EXERCISE DESCRIPTION :: I would like the records restated word for word, without the pictures.

------------------------------------------------

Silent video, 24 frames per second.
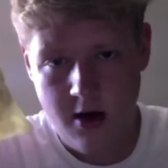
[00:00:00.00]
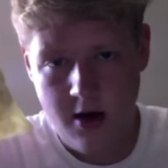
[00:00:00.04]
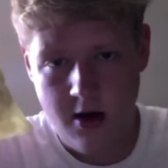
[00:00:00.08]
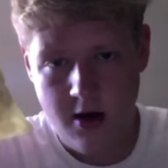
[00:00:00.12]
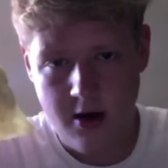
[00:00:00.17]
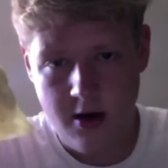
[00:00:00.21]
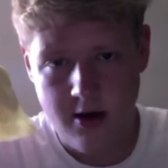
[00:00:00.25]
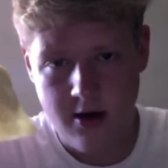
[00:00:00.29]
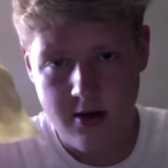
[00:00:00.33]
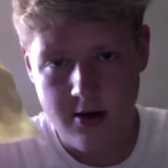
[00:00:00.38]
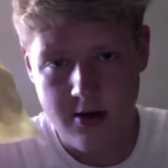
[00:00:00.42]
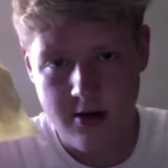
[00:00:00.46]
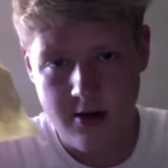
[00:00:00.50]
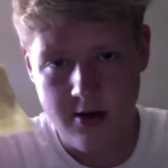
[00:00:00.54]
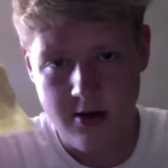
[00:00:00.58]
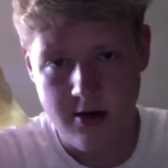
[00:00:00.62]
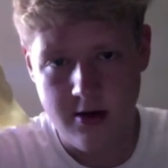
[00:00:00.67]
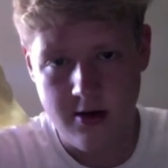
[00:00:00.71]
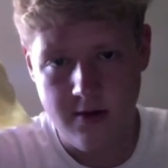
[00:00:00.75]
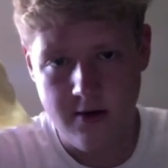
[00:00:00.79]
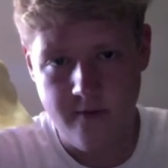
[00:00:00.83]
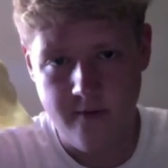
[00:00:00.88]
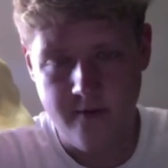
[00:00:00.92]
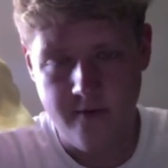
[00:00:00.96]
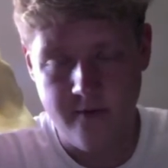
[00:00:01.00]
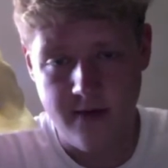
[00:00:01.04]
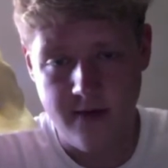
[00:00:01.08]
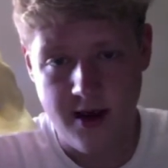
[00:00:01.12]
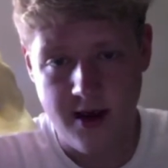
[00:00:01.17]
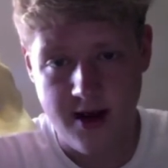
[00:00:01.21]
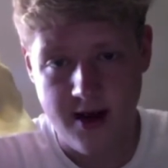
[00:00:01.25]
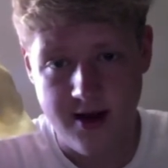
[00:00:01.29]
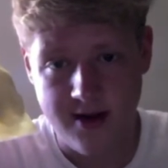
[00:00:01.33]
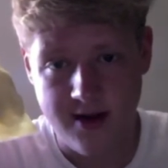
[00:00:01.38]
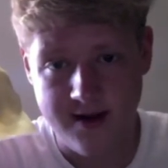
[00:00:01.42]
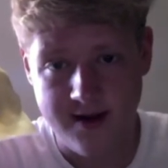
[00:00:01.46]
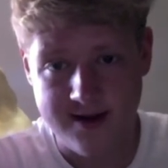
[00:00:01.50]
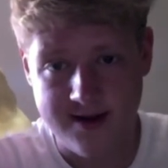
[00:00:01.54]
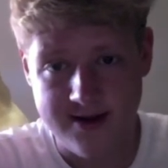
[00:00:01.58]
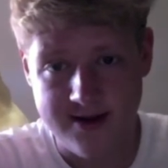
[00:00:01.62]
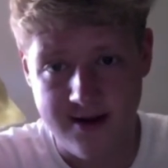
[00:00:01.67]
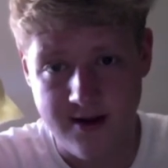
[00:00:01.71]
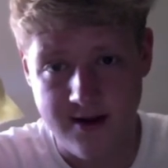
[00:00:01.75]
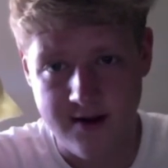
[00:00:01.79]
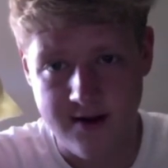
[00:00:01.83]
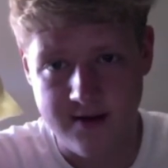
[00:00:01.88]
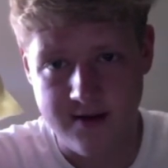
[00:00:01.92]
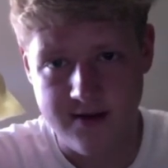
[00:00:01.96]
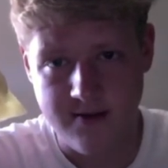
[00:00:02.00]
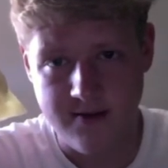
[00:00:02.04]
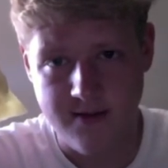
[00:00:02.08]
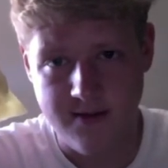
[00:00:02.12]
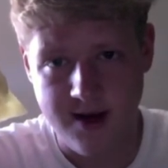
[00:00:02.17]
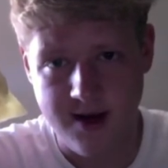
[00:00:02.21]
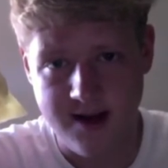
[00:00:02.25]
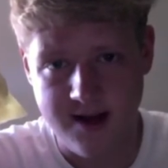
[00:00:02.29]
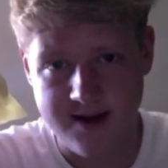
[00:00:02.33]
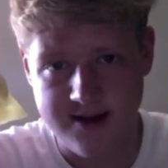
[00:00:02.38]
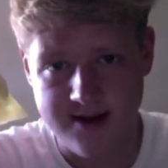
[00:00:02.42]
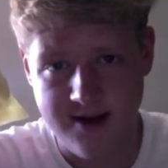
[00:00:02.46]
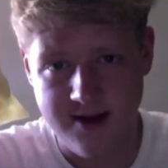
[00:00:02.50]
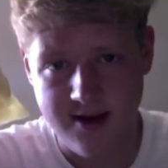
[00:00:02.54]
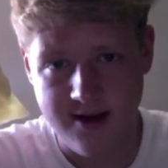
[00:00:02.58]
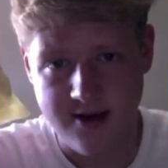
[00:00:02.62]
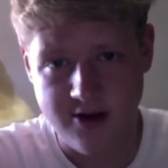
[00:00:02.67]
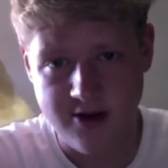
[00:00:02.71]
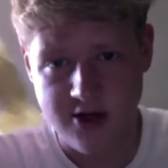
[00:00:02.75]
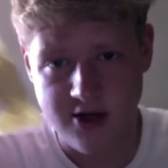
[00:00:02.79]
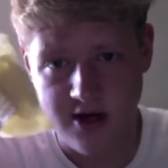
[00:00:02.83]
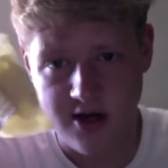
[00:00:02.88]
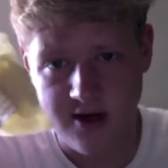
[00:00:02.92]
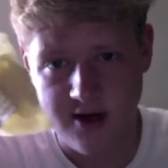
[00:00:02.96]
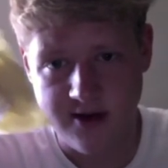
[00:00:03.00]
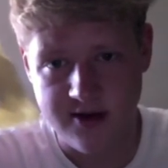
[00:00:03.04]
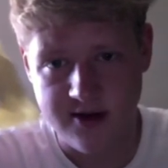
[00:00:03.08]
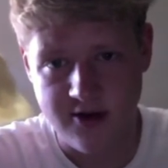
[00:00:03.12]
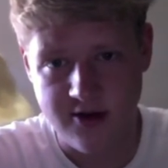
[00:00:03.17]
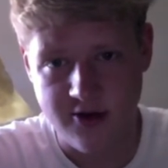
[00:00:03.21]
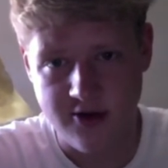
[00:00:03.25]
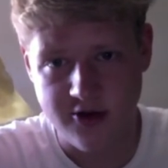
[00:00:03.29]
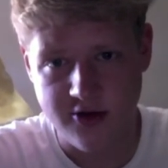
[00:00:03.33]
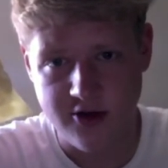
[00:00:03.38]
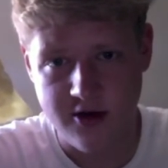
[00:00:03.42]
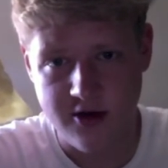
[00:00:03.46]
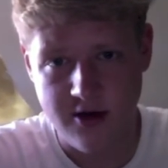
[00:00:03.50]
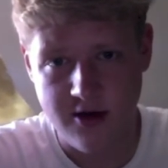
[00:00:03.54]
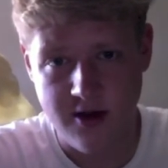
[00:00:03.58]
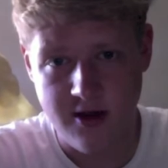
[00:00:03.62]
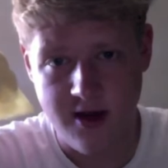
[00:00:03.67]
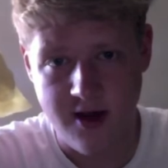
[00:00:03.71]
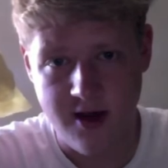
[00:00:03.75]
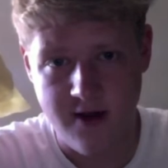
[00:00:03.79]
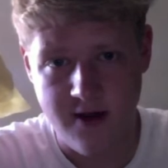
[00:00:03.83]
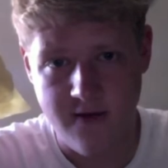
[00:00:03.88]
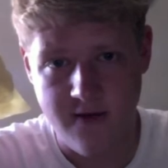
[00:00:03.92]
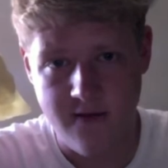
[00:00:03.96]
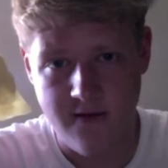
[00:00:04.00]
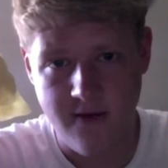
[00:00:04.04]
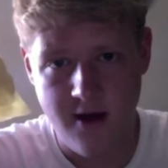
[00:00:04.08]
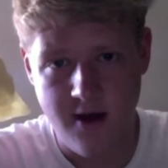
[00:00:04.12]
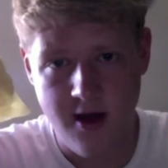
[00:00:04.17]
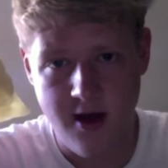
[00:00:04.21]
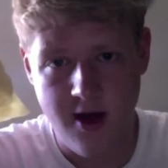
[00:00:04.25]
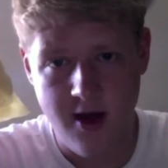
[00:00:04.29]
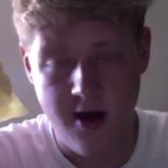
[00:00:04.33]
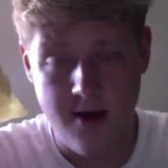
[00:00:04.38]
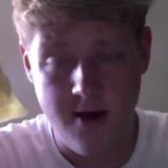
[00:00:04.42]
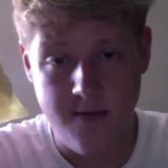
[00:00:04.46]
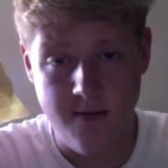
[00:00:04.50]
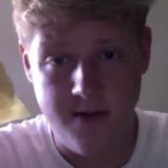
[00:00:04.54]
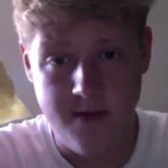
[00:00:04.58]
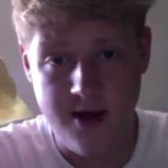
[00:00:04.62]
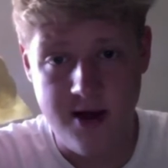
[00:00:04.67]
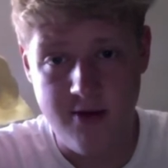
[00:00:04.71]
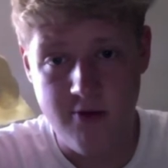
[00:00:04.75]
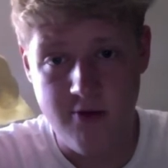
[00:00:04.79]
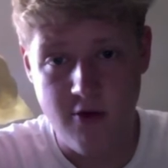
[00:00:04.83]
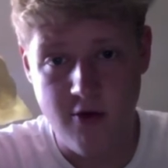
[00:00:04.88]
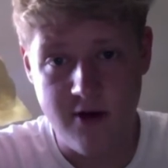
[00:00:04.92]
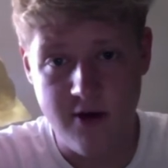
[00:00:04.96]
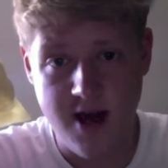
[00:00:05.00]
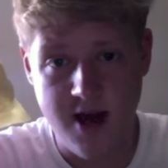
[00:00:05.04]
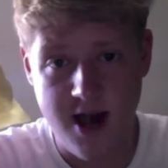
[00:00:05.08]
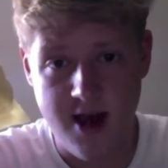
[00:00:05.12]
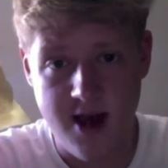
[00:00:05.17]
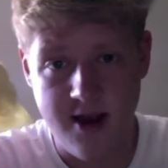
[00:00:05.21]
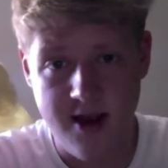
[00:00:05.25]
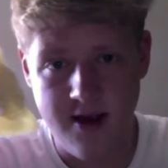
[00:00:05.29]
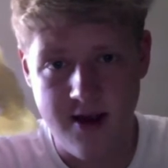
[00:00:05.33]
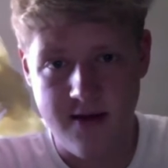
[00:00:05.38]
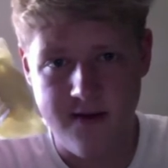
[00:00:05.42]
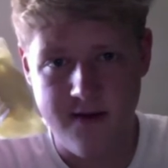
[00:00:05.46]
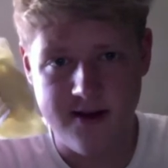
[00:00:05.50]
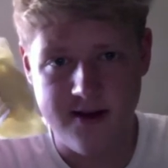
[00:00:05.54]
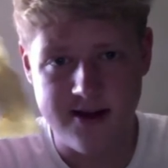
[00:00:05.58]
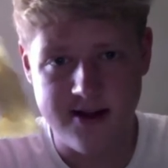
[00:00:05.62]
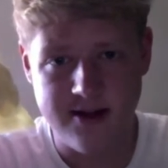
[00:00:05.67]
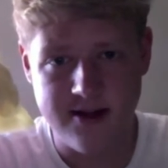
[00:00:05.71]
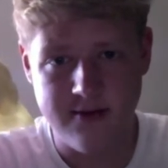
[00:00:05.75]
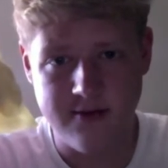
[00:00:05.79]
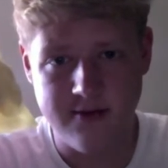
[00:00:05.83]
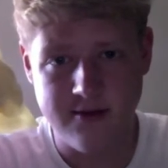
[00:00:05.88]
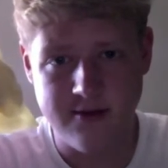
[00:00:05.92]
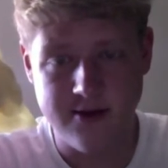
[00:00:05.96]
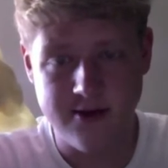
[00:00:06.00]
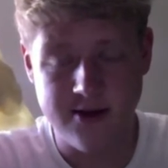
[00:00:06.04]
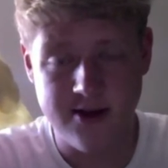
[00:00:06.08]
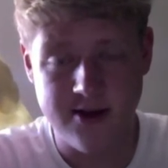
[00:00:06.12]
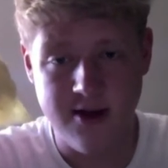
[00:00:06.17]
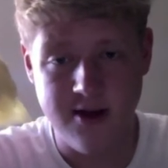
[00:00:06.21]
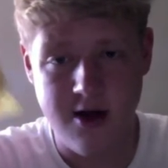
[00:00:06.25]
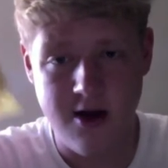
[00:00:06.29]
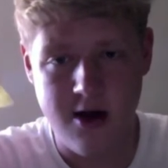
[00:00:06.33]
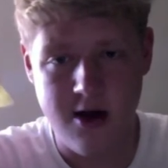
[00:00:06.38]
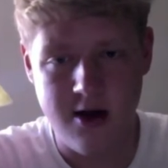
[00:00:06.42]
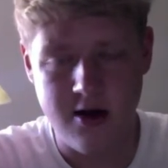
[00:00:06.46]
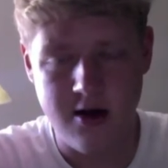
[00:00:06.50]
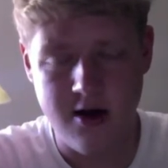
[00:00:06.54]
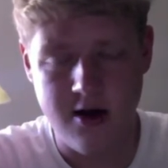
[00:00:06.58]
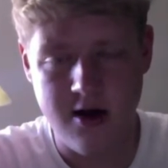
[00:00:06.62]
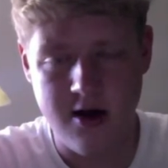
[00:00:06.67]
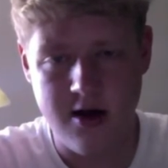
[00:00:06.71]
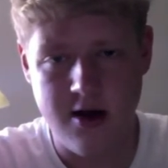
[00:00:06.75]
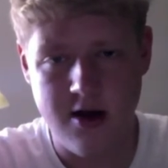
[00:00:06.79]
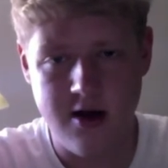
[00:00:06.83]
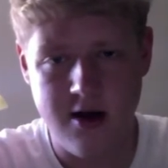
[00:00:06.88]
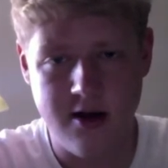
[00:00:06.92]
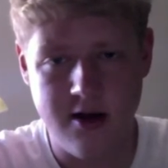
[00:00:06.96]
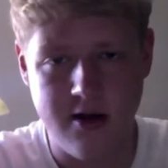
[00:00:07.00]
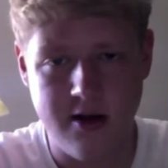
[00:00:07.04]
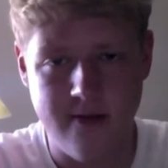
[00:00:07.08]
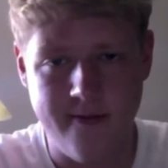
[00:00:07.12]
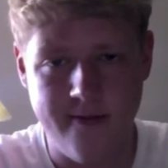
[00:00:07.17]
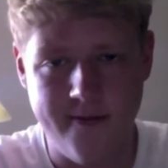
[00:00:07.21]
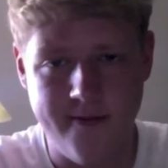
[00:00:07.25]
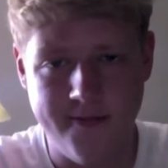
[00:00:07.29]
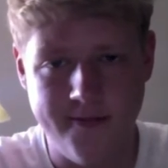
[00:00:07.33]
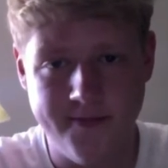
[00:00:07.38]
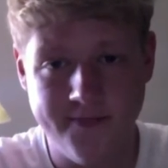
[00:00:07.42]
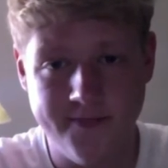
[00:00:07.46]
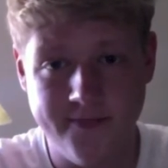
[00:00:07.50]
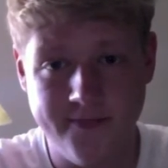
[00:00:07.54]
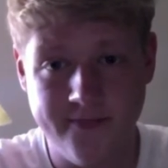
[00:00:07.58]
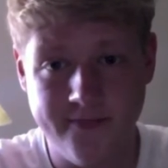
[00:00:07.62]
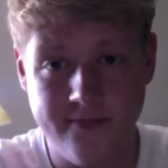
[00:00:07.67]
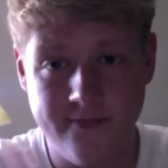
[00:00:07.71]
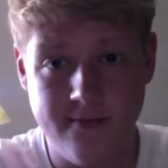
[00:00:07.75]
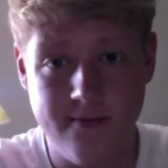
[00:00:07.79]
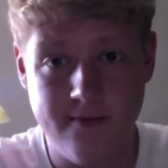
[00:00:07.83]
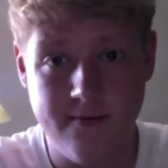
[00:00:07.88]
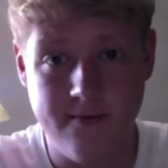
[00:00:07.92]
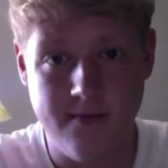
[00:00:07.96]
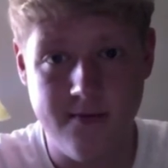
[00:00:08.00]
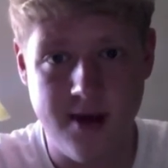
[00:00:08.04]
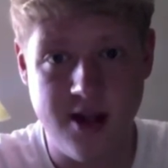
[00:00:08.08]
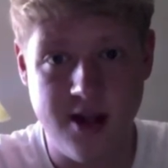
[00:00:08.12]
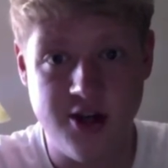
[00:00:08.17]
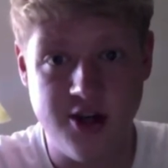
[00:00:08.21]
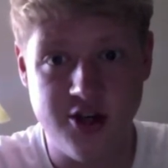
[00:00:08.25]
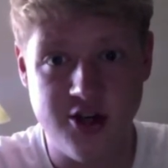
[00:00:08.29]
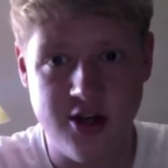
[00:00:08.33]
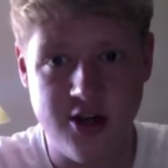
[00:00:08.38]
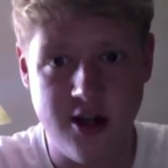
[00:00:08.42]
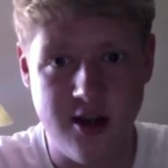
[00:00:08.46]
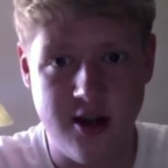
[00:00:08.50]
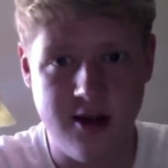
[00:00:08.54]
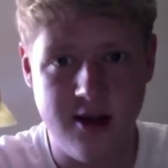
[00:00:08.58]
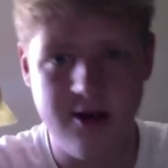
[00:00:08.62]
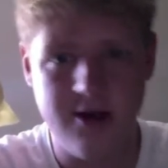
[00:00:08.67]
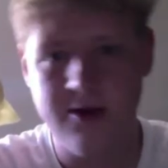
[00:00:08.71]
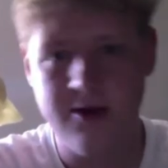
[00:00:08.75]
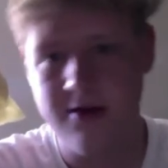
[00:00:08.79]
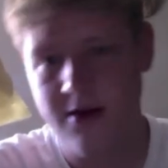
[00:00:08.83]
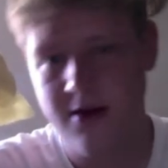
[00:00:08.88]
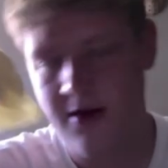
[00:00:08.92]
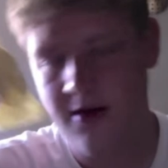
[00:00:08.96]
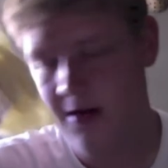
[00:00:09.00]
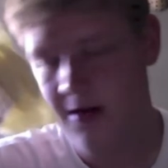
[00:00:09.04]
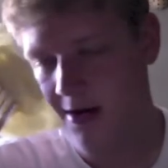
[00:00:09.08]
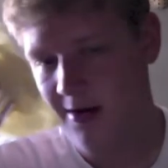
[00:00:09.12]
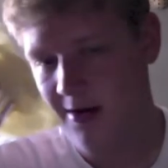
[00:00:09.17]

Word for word: uh, and like I said, it's a mainstay in Chinese culture. They have pirogai festivals in Hong Kong and Beijing,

------------------------------------------------

SOLUTION BELOW ::
Silent video, 24 frames per second.
[00:00:00.00]
[00:00:00.04]
[00:00:00.08]
[00:00:00.12]
[00:00:00.17]
[00:00:00.21]
[00:00:00.25]
[00:00:00.29]
[00:00:00.33]
[00:00:00.38]
[00:00:00.42]
[00:00:00.46]
[00:00:00.50]
[00:00:00.54]
[00:00:00.58]
[00:00:00.62]
[00:00:00.67]
[00:00:00.71]
[00:00:00.75]
[00:00:00.79]
[00:00:00.83]
[00:00:00.88]
[00:00:00.92]
[00:00:00.96]
[00:00:01.00]
[00:00:01.04]
[00:00:01.08]
[00:00:01.12]
[00:00:01.17]
[00:00:01.21]
[00:00:01.25]
[00:00:01.29]
[00:00:01.33]
[00:00:01.38]
[00:00:01.42]
[00:00:01.46]
[00:00:01.50]
[00:00:01.54]
[00:00:01.58]
[00:00:01.62]
[00:00:01.67]
[00:00:01.71]
[00:00:01.75]
[00:00:01.79]
[00:00:01.83]
[00:00:01.88]
[00:00:01.92]
[00:00:01.96]
[00:00:02.00]
[00:00:02.04]
[00:00:02.08]
[00:00:02.12]
[00:00:02.17]
[00:00:02.21]
[00:00:02.25]
[00:00:02.29]
[00:00:02.33]
[00:00:02.38]
[00:00:02.42]
[00:00:02.46]
[00:00:02.50]
[00:00:02.54]
[00:00:02.58]
[00:00:02.62]
[00:00:02.67]
[00:00:02.71]
[00:00:02.75]
[00:00:02.79]
[00:00:02.83]
[00:00:02.88]
[00:00:02.92]
[00:00:02.96]
[00:00:03.00]
[00:00:03.04]
[00:00:03.08]
[00:00:03.12]
[00:00:03.17]
[00:00:03.21]
[00:00:03.25]
[00:00:03.29]
[00:00:03.33]
[00:00:03.38]
[00:00:03.42]
[00:00:03.46]
[00:00:03.50]
[00:00:03.54]
[00:00:03.58]
[00:00:03.62]
[00:00:03.67]
[00:00:03.71]
[00:00:03.75]
[00:00:03.79]
[00:00:03.83]
[00:00:03.88]
[00:00:03.92]
[00:00:03.96]
[00:00:04.00]
[00:00:04.04]
[00:00:04.08]
[00:00:04.12]
[00:00:04.17]
[00:00:04.21]
[00:00:04.25]
[00:00:04.29]
[00:00:04.33]
[00:00:04.38]
[00:00:04.42]
[00:00:04.46]
[00:00:04.50]
[00:00:04.54]
[00:00:04.58]
[00:00:04.62]
[00:00:04.67]
[00:00:04.71]
[00:00:04.75]
[00:00:04.79]
[00:00:04.83]
[00:00:04.88]
[00:00:04.92]
[00:00:04.96]
[00:00:05.00]
[00:00:05.04]
[00:00:05.08]
[00:00:05.12]
[00:00:05.17]
[00:00:05.21]
[00:00:05.25]
[00:00:05.29]
[00:00:05.33]
[00:00:05.38]
[00:00:05.42]
[00:00:05.46]
[00:00:05.50]
[00:00:05.54]
[00:00:05.58]
[00:00:05.62]
[00:00:05.67]
[00:00:05.71]
[00:00:05.75]
[00:00:05.79]
[00:00:05.83]
[00:00:05.88]
[00:00:05.92]
[00:00:05.96]
[00:00:06.00]
[00:00:06.04]
[00:00:06.08]
[00:00:06.12]
[00:00:06.17]
[00:00:06.21]
[00:00:06.25]
[00:00:06.29]
[00:00:06.33]
[00:00:06.38]
[00:00:06.42]
[00:00:06.46]
[00:00:06.50]
[00:00:06.54]
[00:00:06.58]
[00:00:06.62]
[00:00:06.67]
[00:00:06.71]
[00:00:06.75]
[00:00:06.79]
[00:00:06.83]
[00:00:06.88]
[00:00:06.92]
[00:00:06.96]
[00:00:07.00]
[00:00:07.04]
[00:00:07.08]
[00:00:07.12]
[00:00:07.17]
[00:00:07.21]
[00:00:07.25]
[00:00:07.29]
[00:00:07.33]
[00:00:07.38]
[00:00:07.42]
[00:00:07.46]
[00:00:07.50]
[00:00:07.54]
[00:00:07.58]
[00:00:07.62]
[00:00:07.67]
[00:00:07.71]
[00:00:07.75]
[00:00:07.79]
[00:00:07.83]
[00:00:07.88]
[00:00:07.92]
[00:00:07.96]
[00:00:08.00]
[00:00:08.04]
[00:00:08.08]
[00:00:08.12]
[00:00:08.17]
[00:00:08.21]
[00:00:08.25]
[00:00:08.29]
[00:00:08.33]
[00:00:08.38]
[00:00:08.42]
[00:00:08.46]
[00:00:08.50]
[00:00:08.54]
[00:00:08.58]
[00:00:08.62]
[00:00:08.67]
[00:00:08.71]
[00:00:08.75]
[00:00:08.79]
[00:00:08.83]
[00:00:08.88]
[00:00:08.92]
[00:00:08.96]
[00:00:09.00]
[00:00:09.04]
[00:00:09.08]
[00:00:09.12]
[00:00:09.17]

Word for word: uh, and like I said, it's a mainstay in Chinese culture. They have pirogai festivals in Hong Kong and Beijing,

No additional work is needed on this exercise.